A pesquisa Pop-Brasil foi realizada pelo Hospital Moinhos de Vento, em parceria com o Ministério da Saúde, com foco em jovens de 16 a 25 anos. “Essa faixa etária é a que tem a maior prevalência de HPV, porque é o início da atividade sexual. Essa faixa etária também foi escolhida porque todo mundo ali já deveria ter sido vacinado”, explica a médica epidemiologista e líder da pesquisa, Eliana Wendland.

Entre as meninas e mulheres da pesquisa, apenas 61,8% estavam vacinadas, e a proporção foi ainda menor entre os participantes do sexo masculino: 31,1% — abaixo da cobertura ideal de 90%. Ainda assim, a vacina comprovou seu potencial: entre as vacinadas, a prevalência dos tipos cobertos caiu de 15,6% para 3,1%.

A pesquisa também identificou um efeito “rebanho”: mesmo entre meninas não vacinadas, houve diminuição da prevalência de HPV, porque a vacinação em altas coberturas reduz a circulação dos agentes causadores da doença, protegendo indiretamente toda a população.

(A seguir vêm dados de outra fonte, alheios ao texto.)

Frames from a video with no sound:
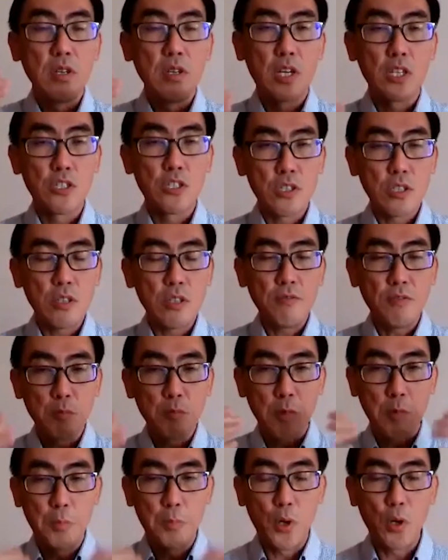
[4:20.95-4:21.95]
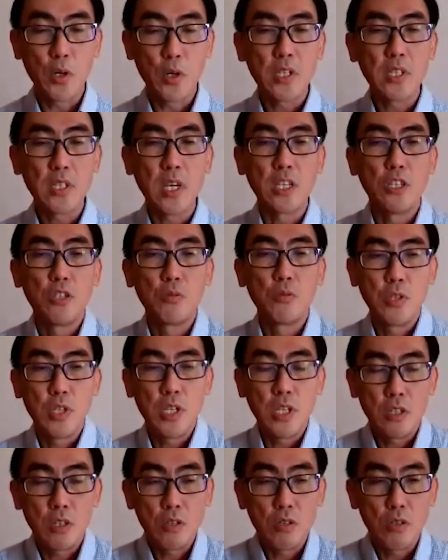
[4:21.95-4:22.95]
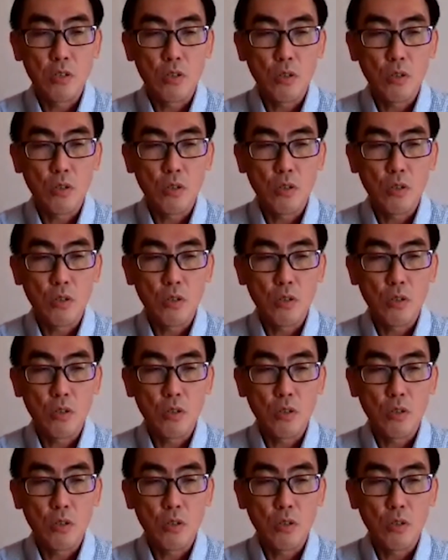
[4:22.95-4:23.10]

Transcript: a shift from a point that you need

Outro achado reforça a eficácia do esquema atual do SUS, de apenas uma dose: não foi encontrada diferença na prevalência do vírus comparando pessoas vacinadas com uma, duas ou três doses. Hoje, o público-alvo da vacinação são todas as crianças e adolescentes de 9 a 14 anos, além de públicos adultos vulneráveis.